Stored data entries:
---+---

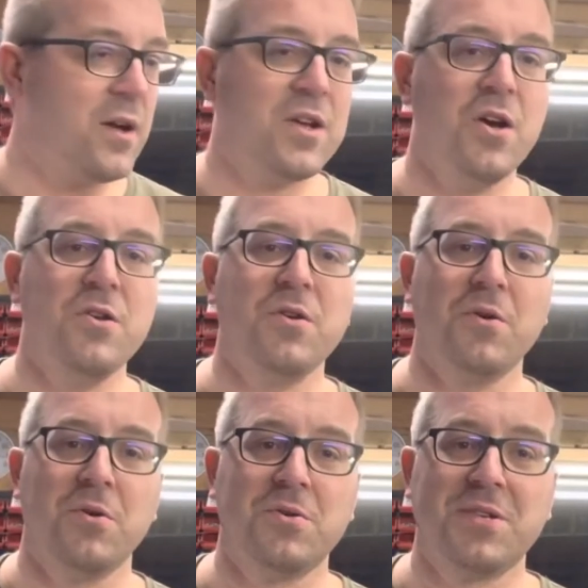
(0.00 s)

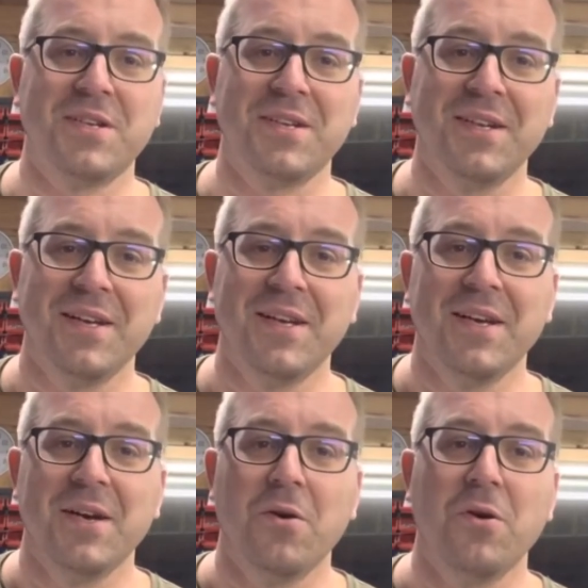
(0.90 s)
Googled
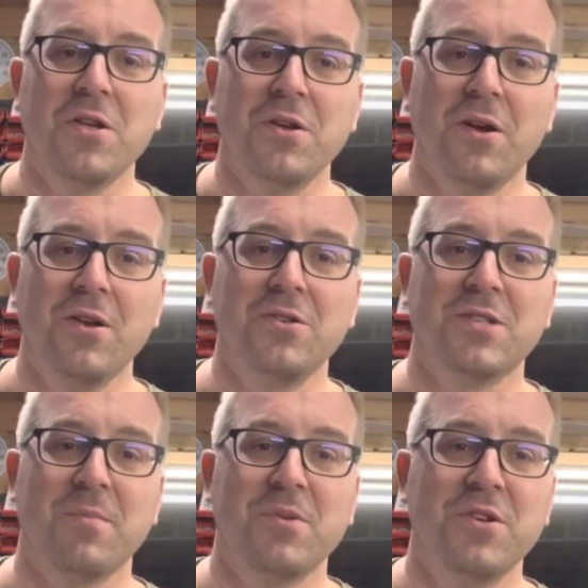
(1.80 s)
or I looked
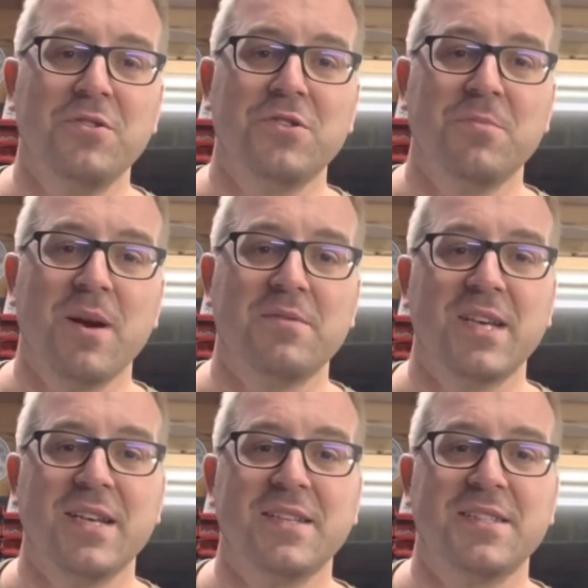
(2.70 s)
up on YouTube how to
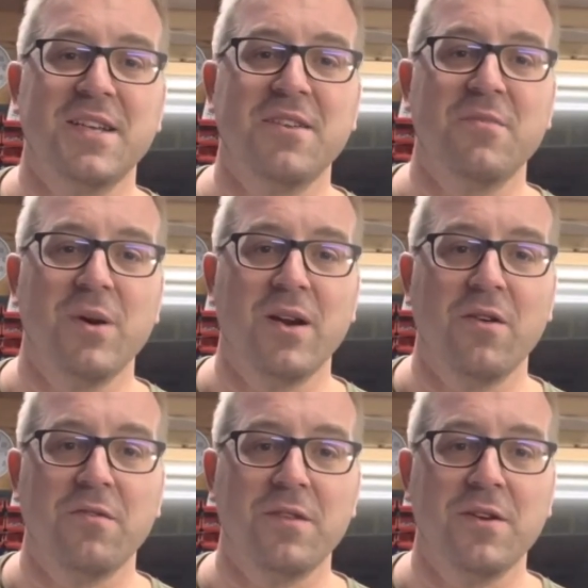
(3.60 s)
take a steering wheel
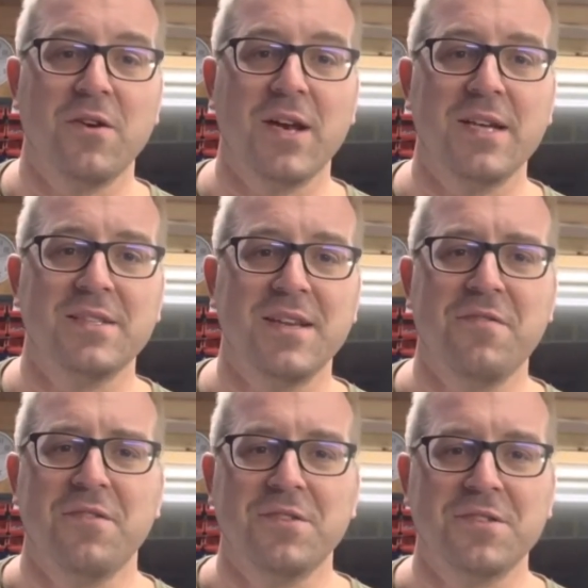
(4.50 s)
off a
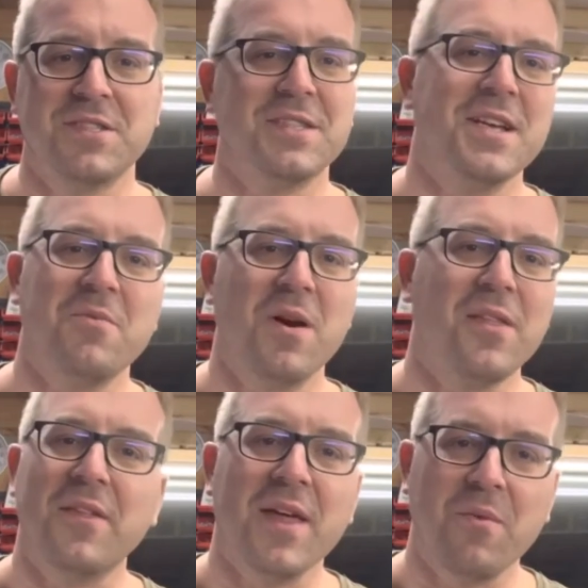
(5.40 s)
987 to see
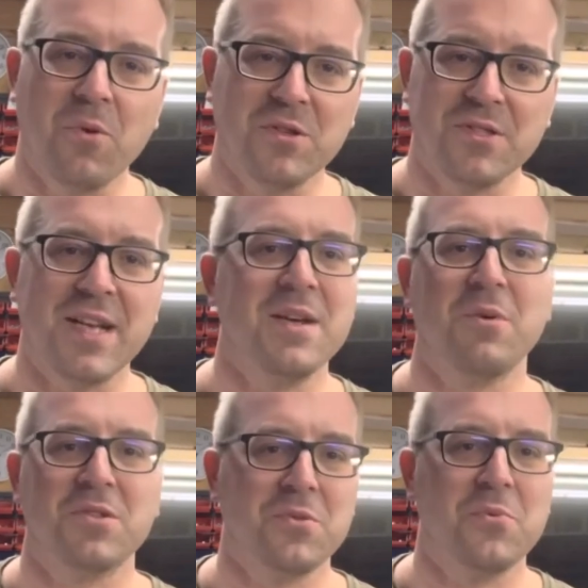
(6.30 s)
whether there was
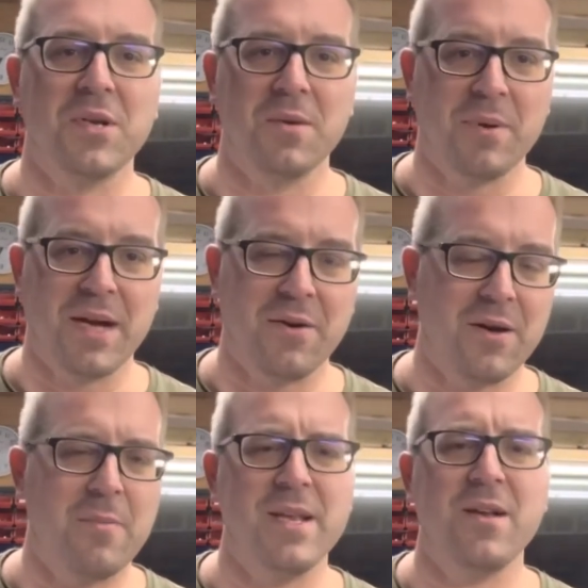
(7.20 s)
anyone talking about.
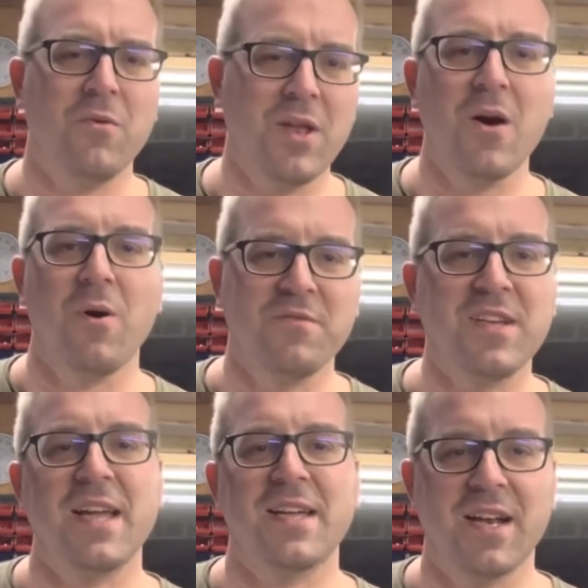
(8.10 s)
I mean, oh no, I've
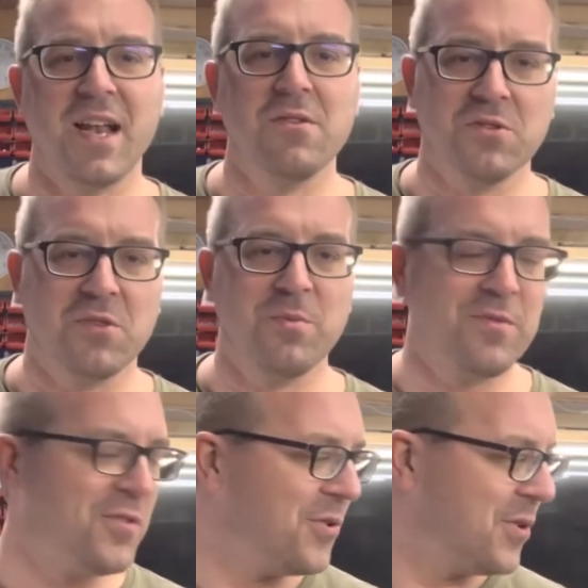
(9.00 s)
taken loads off
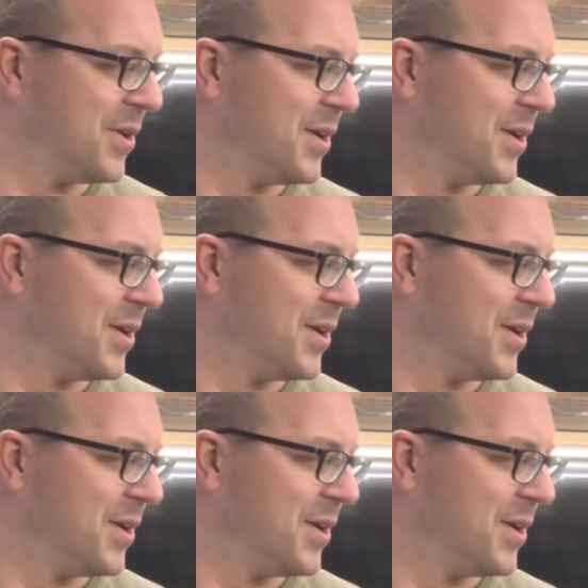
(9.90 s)
before.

---+---

### Problem description
Exclude the pictures, then retype every record exactly.

### Response to the exercise
(0.00 s)

(0.90 s)
Googled
(1.80 s)
or I looked
(2.70 s)
up on YouTube how to
(3.60 s)
take a steering wheel
(4.50 s)
off a
(5.40 s)
987 to see
(6.30 s)
whether there was
(7.20 s)
anyone talking about.
(8.10 s)
I mean, oh no, I've
(9.00 s)
taken loads off
(9.90 s)
before.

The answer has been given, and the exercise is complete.